The importance of regulation of protein function by acetylation was recognized almost 40 years ago [99], and protein acetylation is now known to regulate many diverse functions, including DNA recognition, protein-protein interaction and protein stability [100]. Interestingly, Cdk1 was recently found to be acetylated on K40, which is located within the kinase domain and which is conserved in Cdc2 (the human form of Cdk1) [101]. Mutation of this lysine residue to arginine resulted in lethality, showing that acetylation of K40 is critical for the function of Cdk1 [101]. The acetyl transferase that acetylates Cdk1 remains unknown.
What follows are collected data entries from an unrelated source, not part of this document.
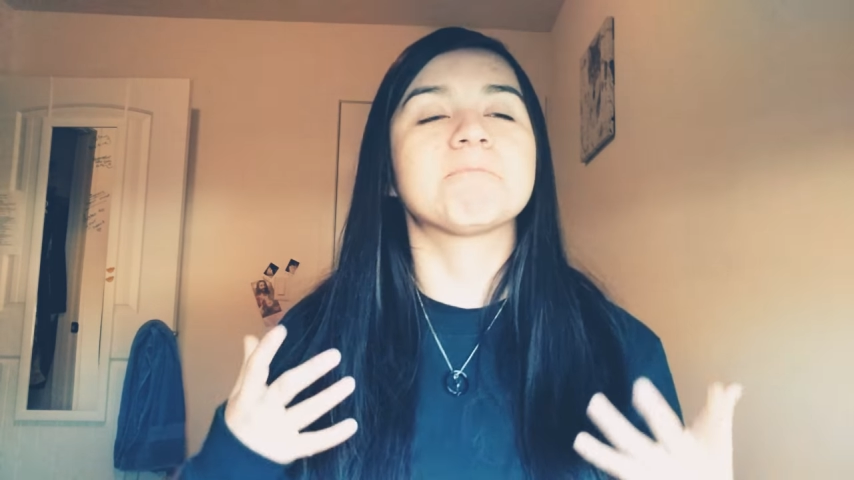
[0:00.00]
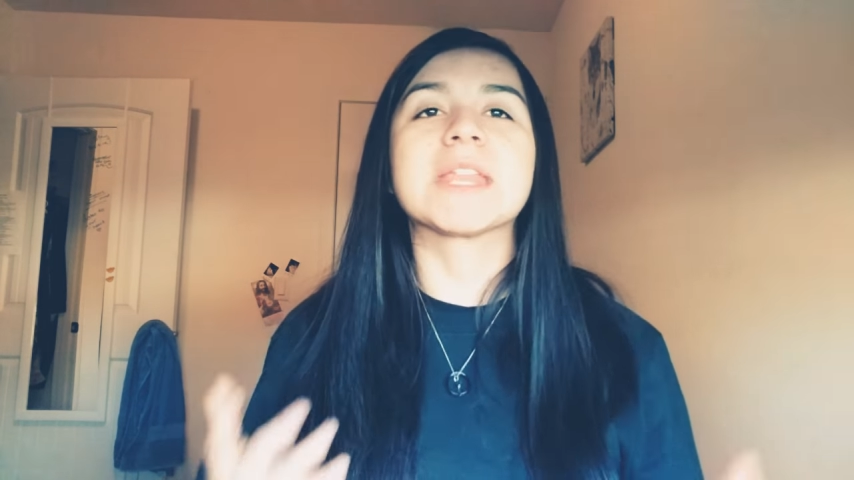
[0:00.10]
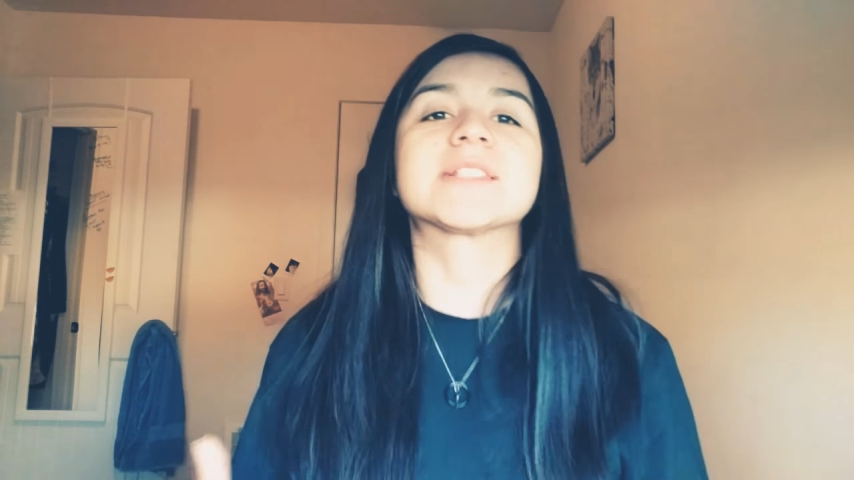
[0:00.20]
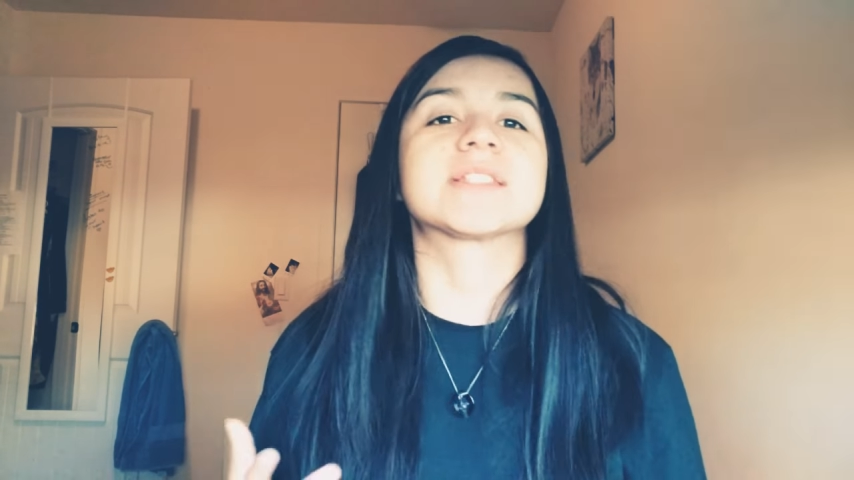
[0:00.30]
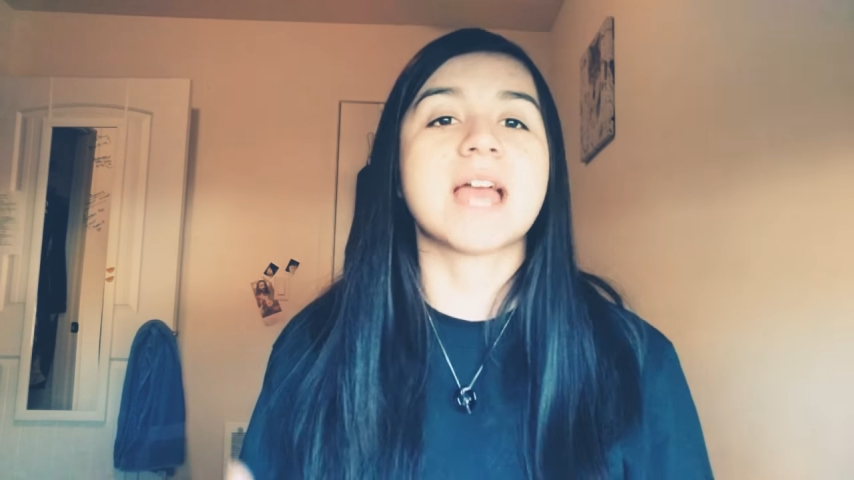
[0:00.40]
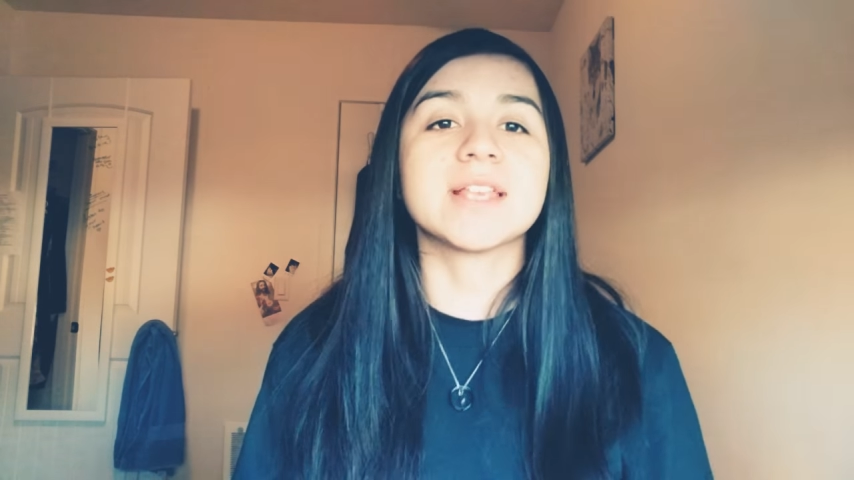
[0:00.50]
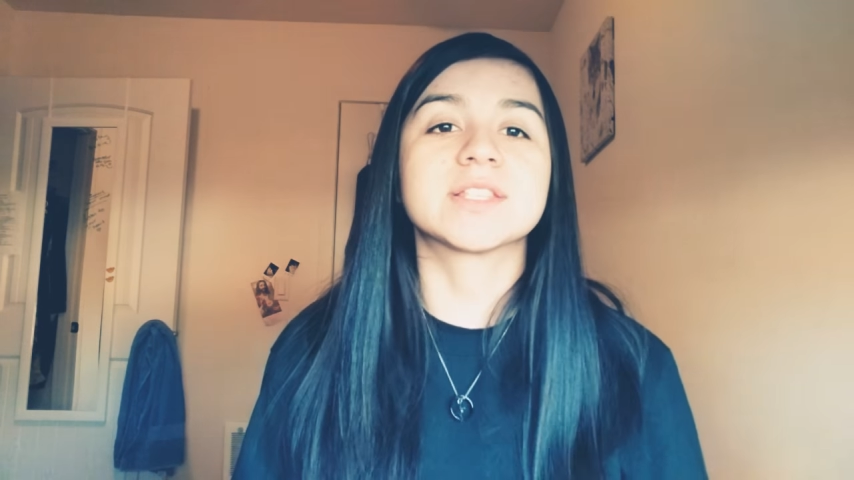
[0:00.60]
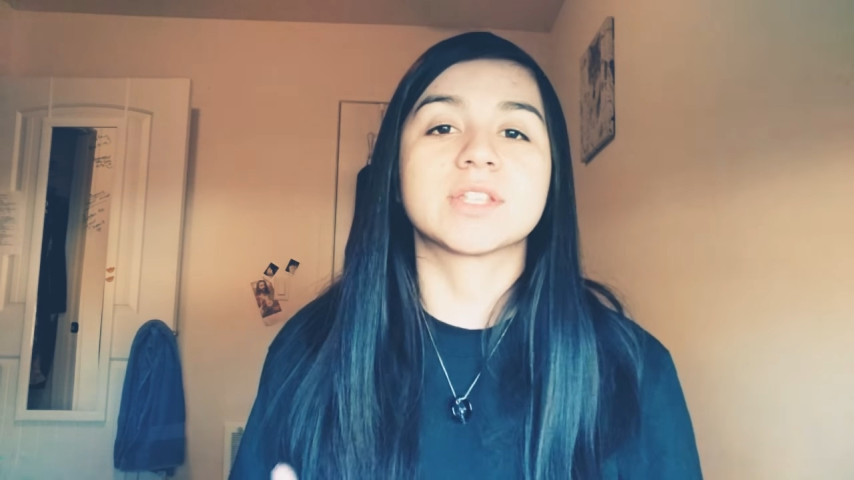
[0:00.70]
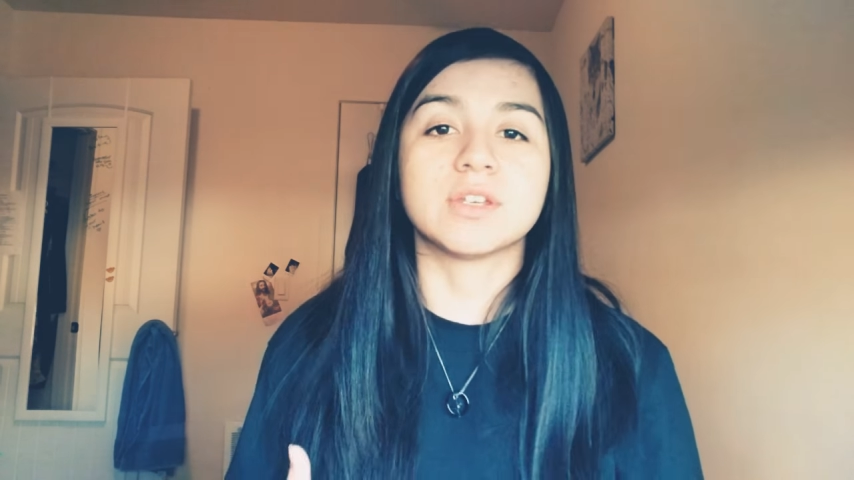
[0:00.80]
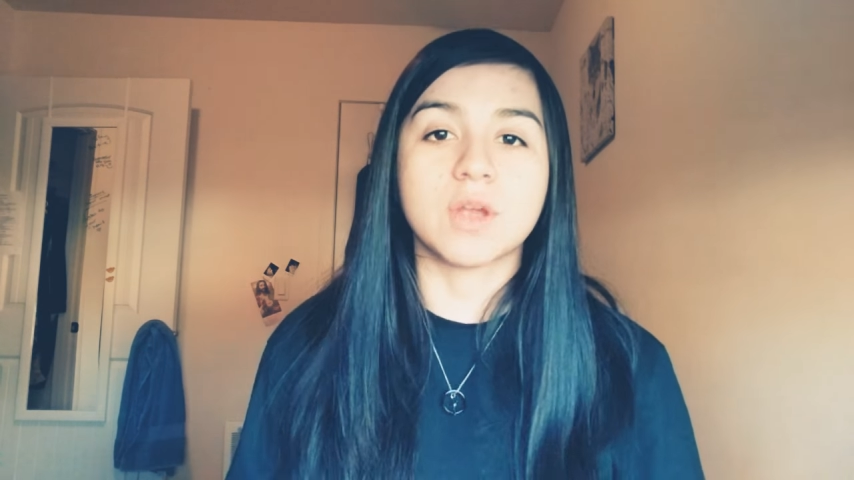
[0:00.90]
It's
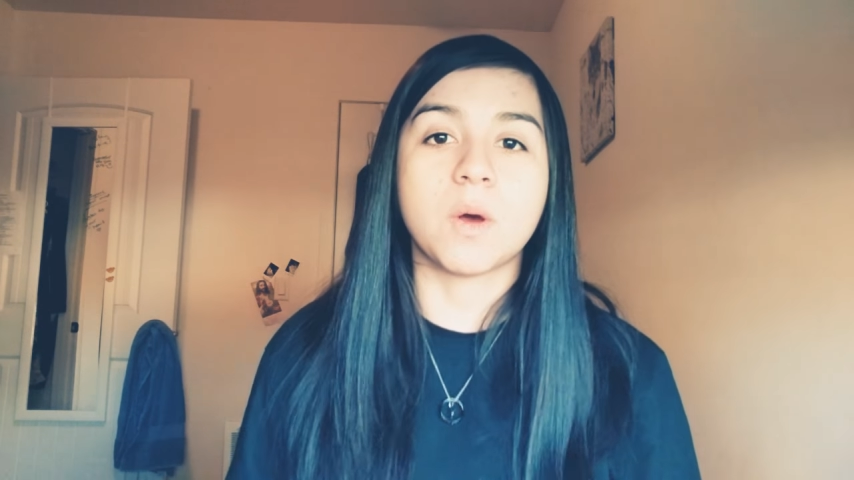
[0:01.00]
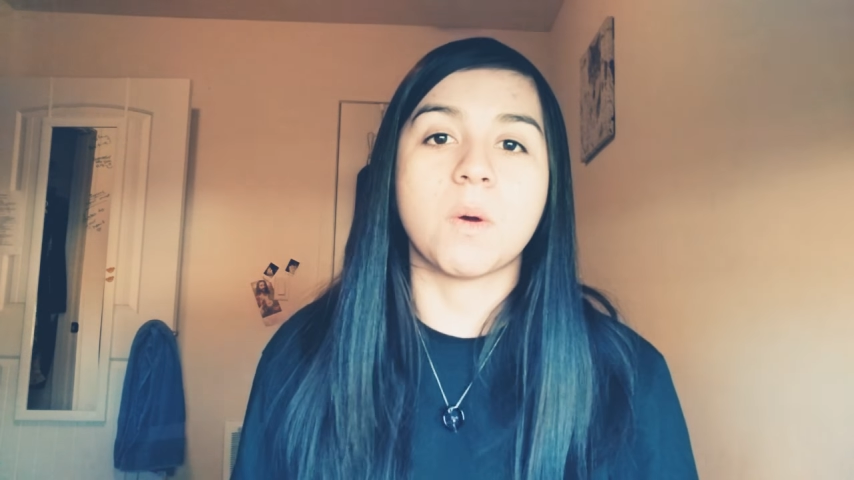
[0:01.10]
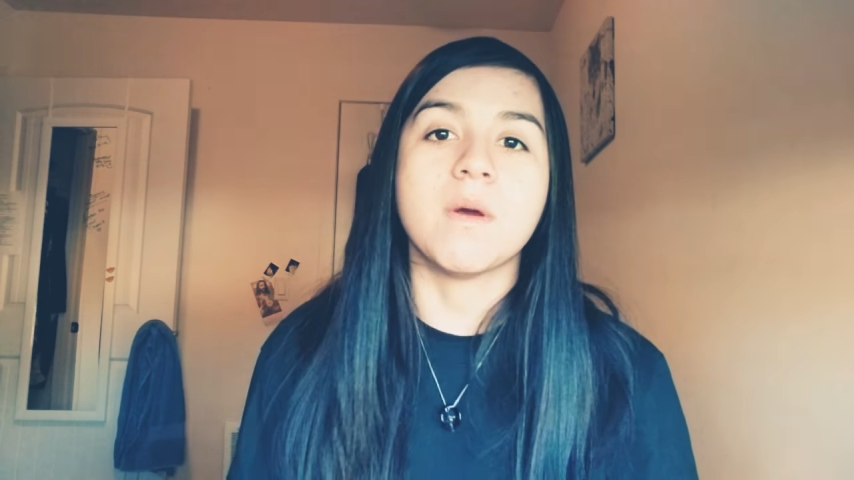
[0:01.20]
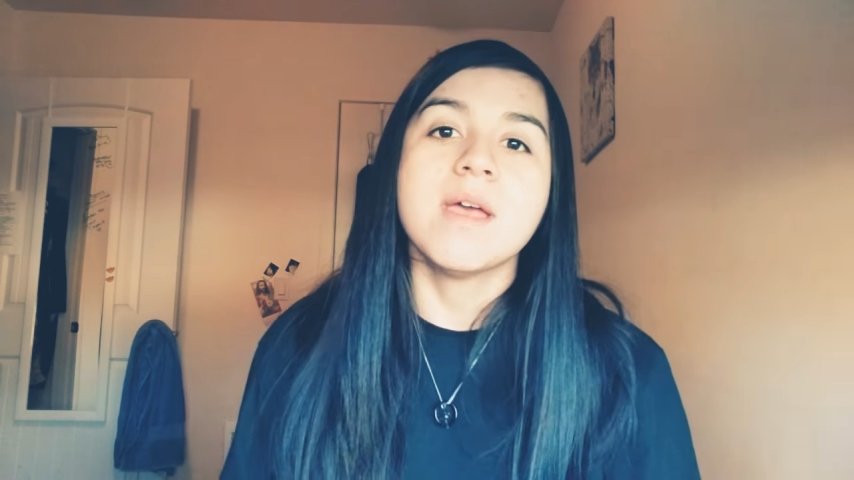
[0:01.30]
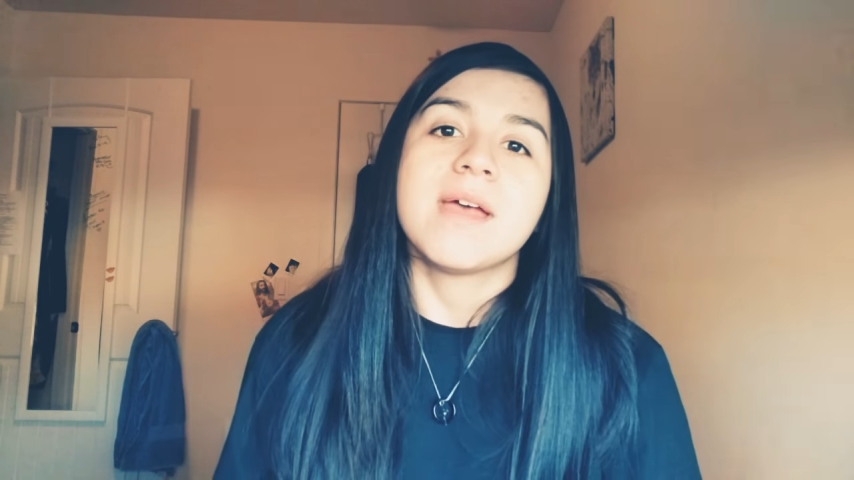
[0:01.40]
nice to know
A good candidate could be Gcn5, which acetylates human Cdk9 on a similarly positioned lysine residue to regulate its activity [102]. However, a gcn5Δ mutant is viable, while a cdc28-K40R mutant is not, and therefore additional acetyl transferases must exist that can acetylate Cdk1.

Cdc14

Cdc14 is a phosphatase that is stored in the nucleolus during most of the cell cycle, but it is released during late mitosis to promote mitotic exit by dephosphorylating targets of Cdk1. This contributes to resetting of the cell cycle to a basic G1 state of low Cdk1 activity and hypophosphorylated Cdk1 targets. Regulation of Cdc14 will be discussed in more detail in section 'Cdk1 and exit from mitosis'.

Processes and targets controlled by Cdk1

Cdk1 and transcriptional programs

Unidirectional movement through the cell cycle is critical for cell viability and well-being of the organism; reversal of the direction of the cell cycle can have devastating consequences for the cell, including genome instability. Therefore, cells have developed mechanisms that ensure that the cell cycle is irreversible. One major mechanism that promotes unidirectionality involves regulation of distinct transcriptional programs during the different phases of the cell cycle. Typically, each transcriptional program leads to expression of sets of proteins that carry out processes important for the next phase of the cell cycle, thereby promoting unidirectional movement through the cell cycle. Furthermore, as we will discuss below, feedback mechanisms have evolved that ensure that the cell cycle is irreversible; positive feedback loops make sure that cell cycle entry is robust and switch-like, while negative feedback loops inhibit transcriptional programs to prevent reversal of the cell cycle [103–105]. Regulation of the cell cycle's transcriptional programs is highly complex, and here we focus mainly on the Cdk1-dependent aspects of transcriptional regulation (Fig. 1; for a recent review see [106]).

Figure 1
figure 1

Regulation of transcriptional programs by Cdk1 during the cell cycle. Cdk1 is involved in positive and negative feedback loops that regulate transcriptional programs to control cell cycle progression. See text for details.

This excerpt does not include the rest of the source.